Colorado appeals ruling on drilling permit petition. The Colorado Oil & Gas Conservation Commission voted unanimously to appeal a Colorado Court of Appeals decision backing an environmental group’s claim that the Commission must consider a petition for a proposed rule that would bar hydraulic fracturing until the Commission completes a safety review of hydraulic fracturing. The Court of Appeals rejected Colorado’s argument that its authorizing statute requires only a balancing of environmental protection and the promotion of oil and gas development, issuing a 2-1 decision holding that the Commission must prioritize public safety and the environment over development. That decision will now be appealed to the Colorado Supreme Court.

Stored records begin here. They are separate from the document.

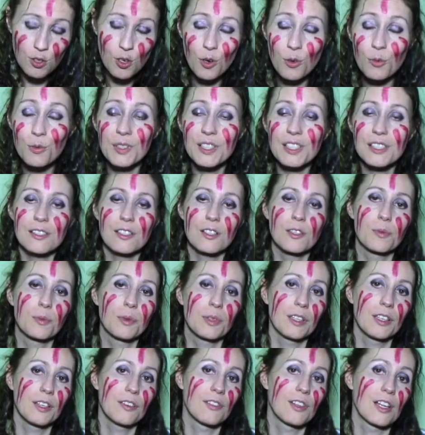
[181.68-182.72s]
no reason to
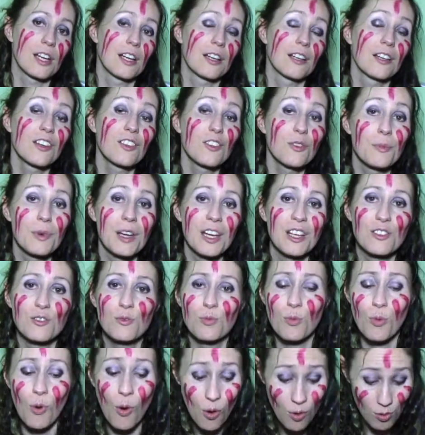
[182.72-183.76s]
believe that another mage
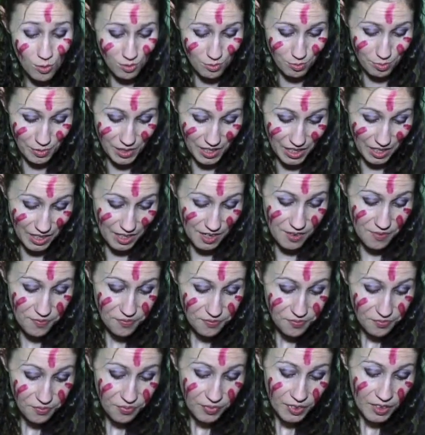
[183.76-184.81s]
won't be
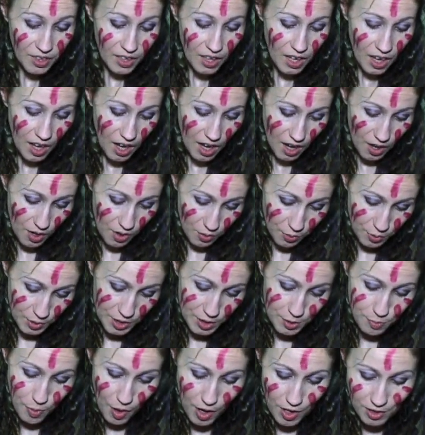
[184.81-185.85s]

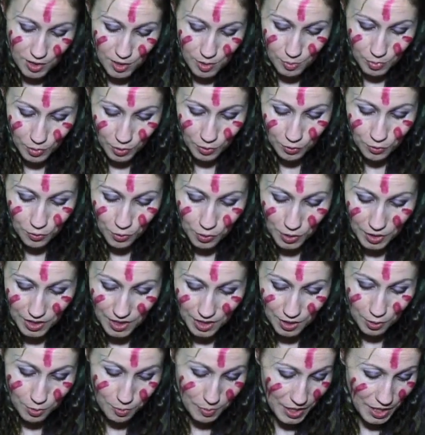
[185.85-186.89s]
responsible for
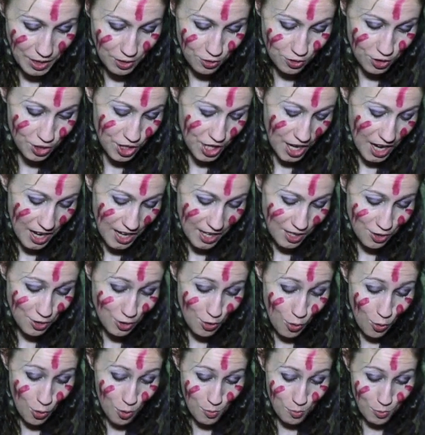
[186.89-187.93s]
another major change
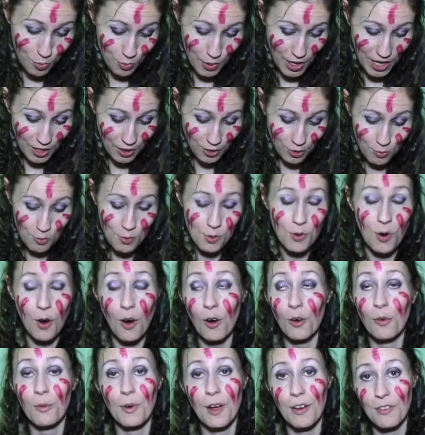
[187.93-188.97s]
or breakthrough
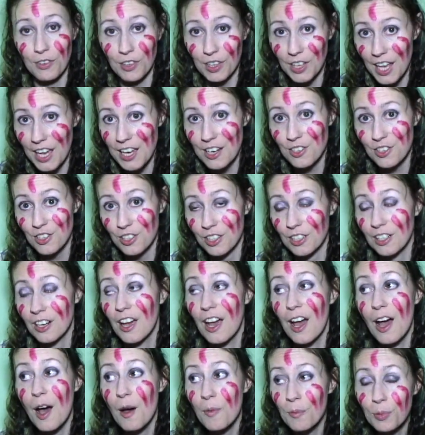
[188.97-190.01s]
or revelation.
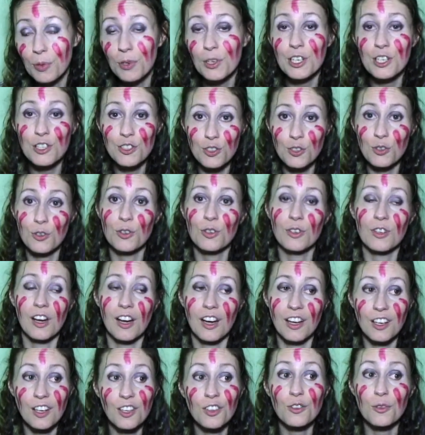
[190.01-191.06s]
I'm pretty sure
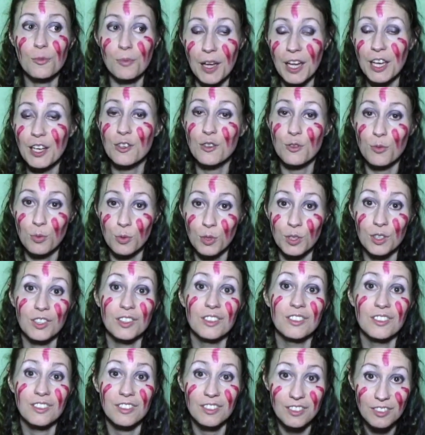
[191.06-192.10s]
another mage
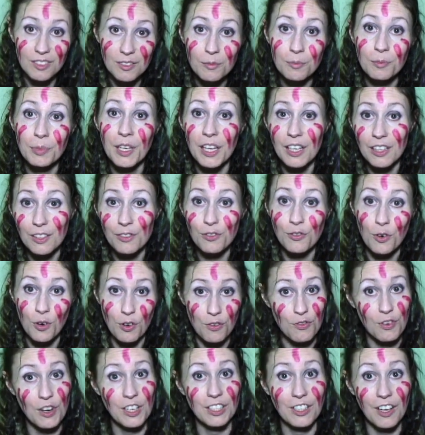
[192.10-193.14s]
will be at the
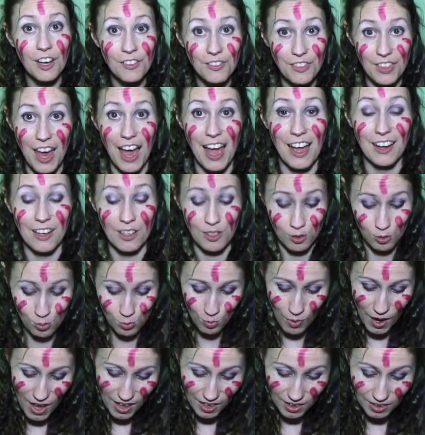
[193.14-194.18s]
forefront of that as
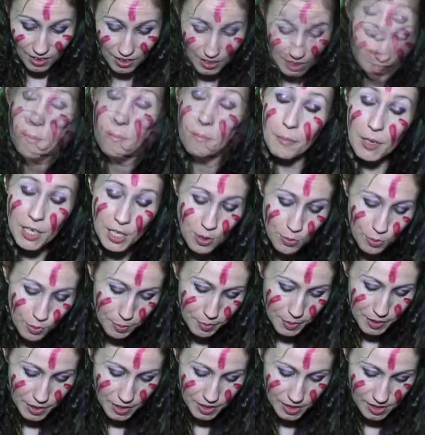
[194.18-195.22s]
well. Much will
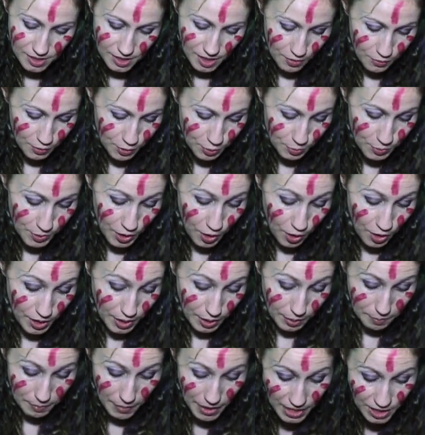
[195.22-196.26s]
be discovered
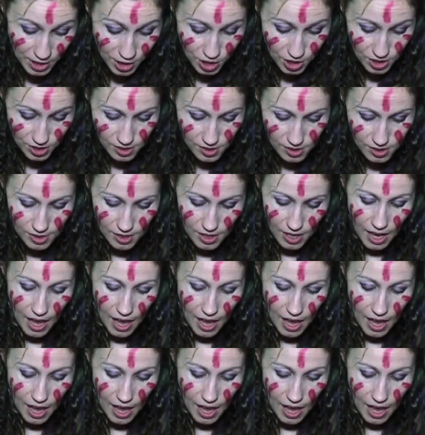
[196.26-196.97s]
regarding mages,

Pennsylvania names environmental prosecutor. Pennsylvania Attorney General Josh Shapiro named former state representative Steve Santarsiero to lead the office’s environmental crimes unit, promising a major increase in prosecutions for environmental violations. In his initial statement, Santarsiero called out hydraulic fracturing as his primary target for new criminal cases and claimed that he would rely on the Commonwealth’s Environmental Rights Amendment, a constitutional provision that received new attention in a 2013 Pennsylvania Supreme Court decision striking down portions of Act 13, the state statute that had established the prerogative of the state government to set certain oil and gas drilling requirements. Santarsiero previously represented environmental groups in filing citizen suits against industry, primarily with respect to Clean Water Act matters, and worked with former Gov. Ed Rendell to implement an executive order prohibiting natural gas leases in state forests.